[PATCH] D45532: [StaticAnalyzer] Checker to find uninitialized fields after a constructor call

Mon May 28 03:36:31 PDT 2018

Szelethus marked 4 inline comments as done.
Szelethus added a comment.

I decided to mark the inline comments in `isPointerOrReferenceUninit` regarding the dereferencing loop termination done for now. I left several TODO's in the function to be fixed later, with many of them depending on one another, so fixing them all or many at once would probably be the best solution.

I left two conversations "not done" (fatal/nonfatal errors and base classes), but if I may, do you have any other objections?

================
Comment at: lib/StaticAnalyzer/Checkers/UninitializedObjectChecker.cpp:223-225
+  ExplodedNode *Node = Context.generateNonFatalErrorNode(Context.getState());
+  if (!Node)
+    return;
----------------
NoQ wrote:
> Szelethus wrote:
> > NoQ wrote:
> > > I suspect that a fatal error is better here. We don't want the user to receive duplicate report from other checkers that catch uninitialized values; just one report is enough.
> > I think that would be a bad idea. For example, this checker shouts so loudly while checking the LLVM project, it would practically halt the analysis of the code, reducing the coverage, which means that checkers other then uninit value checkers would "suffer" from it.
> > 
> > However, I also think that having multiple uninit reports for the same object might be good, especially with this checker, as it would be very easy to see where the problem originated from.
> > 
> > What do you think?
> Well, i guess that's the reason to not use the checker on LLVM. Regardless of fatal/nonfatal warnings, enabling this checker on LLVM regularly would be a bad idea because it's unlikely that anybody will be able to fix all the false positives to make it usable. And for other projects that don't demonstrate many false positives, this shouldn't be a problem.
> 
> In order to indicate where the problem originates from, we have our bug reporter visitors that try their best to add such info directly to the report. In particular, @george.karpenkov's recent `NoStoreFuncVisitor` highlights functions in which a variable was //not// initialized but was probably expected to be. Not sure if it highlights constructors in its current shape, but that's definitely a better way to give this piece of information to the user because it doesn't make the user look for a different report to understand the current report.
LLVM is a special project in the fact that almost every part of it is so performance critical, that leaving many fields uninit matters. However, I would believe that in most projects, only a smaller portion of the code would be like that.
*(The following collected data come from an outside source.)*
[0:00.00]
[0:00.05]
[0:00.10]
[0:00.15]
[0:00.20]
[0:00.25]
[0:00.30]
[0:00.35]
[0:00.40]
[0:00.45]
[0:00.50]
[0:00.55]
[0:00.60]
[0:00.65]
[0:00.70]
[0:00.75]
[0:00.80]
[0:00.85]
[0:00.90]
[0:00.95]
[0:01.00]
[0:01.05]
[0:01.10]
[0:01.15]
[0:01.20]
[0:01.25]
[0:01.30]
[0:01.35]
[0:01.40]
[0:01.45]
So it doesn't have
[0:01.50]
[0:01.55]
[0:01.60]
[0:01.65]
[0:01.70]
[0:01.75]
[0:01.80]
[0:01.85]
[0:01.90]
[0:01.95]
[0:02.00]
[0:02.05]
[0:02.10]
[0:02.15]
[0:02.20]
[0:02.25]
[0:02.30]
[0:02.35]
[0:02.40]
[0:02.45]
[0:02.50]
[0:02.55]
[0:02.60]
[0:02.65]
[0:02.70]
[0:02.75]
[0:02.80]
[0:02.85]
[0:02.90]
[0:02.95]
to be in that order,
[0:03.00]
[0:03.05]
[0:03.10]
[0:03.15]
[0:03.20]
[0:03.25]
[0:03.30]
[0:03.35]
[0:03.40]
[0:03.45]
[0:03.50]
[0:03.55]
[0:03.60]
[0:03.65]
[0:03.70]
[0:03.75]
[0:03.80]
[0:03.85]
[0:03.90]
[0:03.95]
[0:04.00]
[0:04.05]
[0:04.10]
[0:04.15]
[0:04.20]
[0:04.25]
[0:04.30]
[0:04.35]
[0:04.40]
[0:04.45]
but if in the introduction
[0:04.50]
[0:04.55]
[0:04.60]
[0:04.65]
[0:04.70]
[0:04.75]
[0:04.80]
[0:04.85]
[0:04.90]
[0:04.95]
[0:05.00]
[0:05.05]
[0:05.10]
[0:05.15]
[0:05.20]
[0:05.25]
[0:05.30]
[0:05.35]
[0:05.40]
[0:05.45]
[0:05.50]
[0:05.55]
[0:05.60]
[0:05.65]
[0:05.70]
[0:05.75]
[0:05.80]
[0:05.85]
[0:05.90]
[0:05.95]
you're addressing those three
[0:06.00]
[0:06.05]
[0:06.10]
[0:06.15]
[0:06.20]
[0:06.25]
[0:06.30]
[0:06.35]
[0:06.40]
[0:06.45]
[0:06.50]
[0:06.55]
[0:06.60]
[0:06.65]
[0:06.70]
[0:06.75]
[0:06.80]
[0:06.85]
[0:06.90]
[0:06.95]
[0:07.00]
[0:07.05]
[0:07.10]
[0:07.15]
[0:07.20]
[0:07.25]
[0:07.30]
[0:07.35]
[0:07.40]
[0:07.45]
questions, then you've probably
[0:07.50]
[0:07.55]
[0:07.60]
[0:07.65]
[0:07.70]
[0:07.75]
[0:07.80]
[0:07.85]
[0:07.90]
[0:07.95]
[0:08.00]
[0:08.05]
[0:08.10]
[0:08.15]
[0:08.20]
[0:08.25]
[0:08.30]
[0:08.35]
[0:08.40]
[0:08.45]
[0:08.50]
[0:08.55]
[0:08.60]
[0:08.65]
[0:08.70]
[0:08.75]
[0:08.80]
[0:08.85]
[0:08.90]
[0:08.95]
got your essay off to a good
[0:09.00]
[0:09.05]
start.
Suppose that we have a project that also defines a set of ADTs, like an `std::list`-like container. If that container had a field that would be left uninit after a ctor call, analysis on every execution path would be halted which would use an object like that.

My point is, as long as there is no way to tell the analyzer (or the checker) to ignore certain constructor calls, I think it would be best not to generate a fatal error.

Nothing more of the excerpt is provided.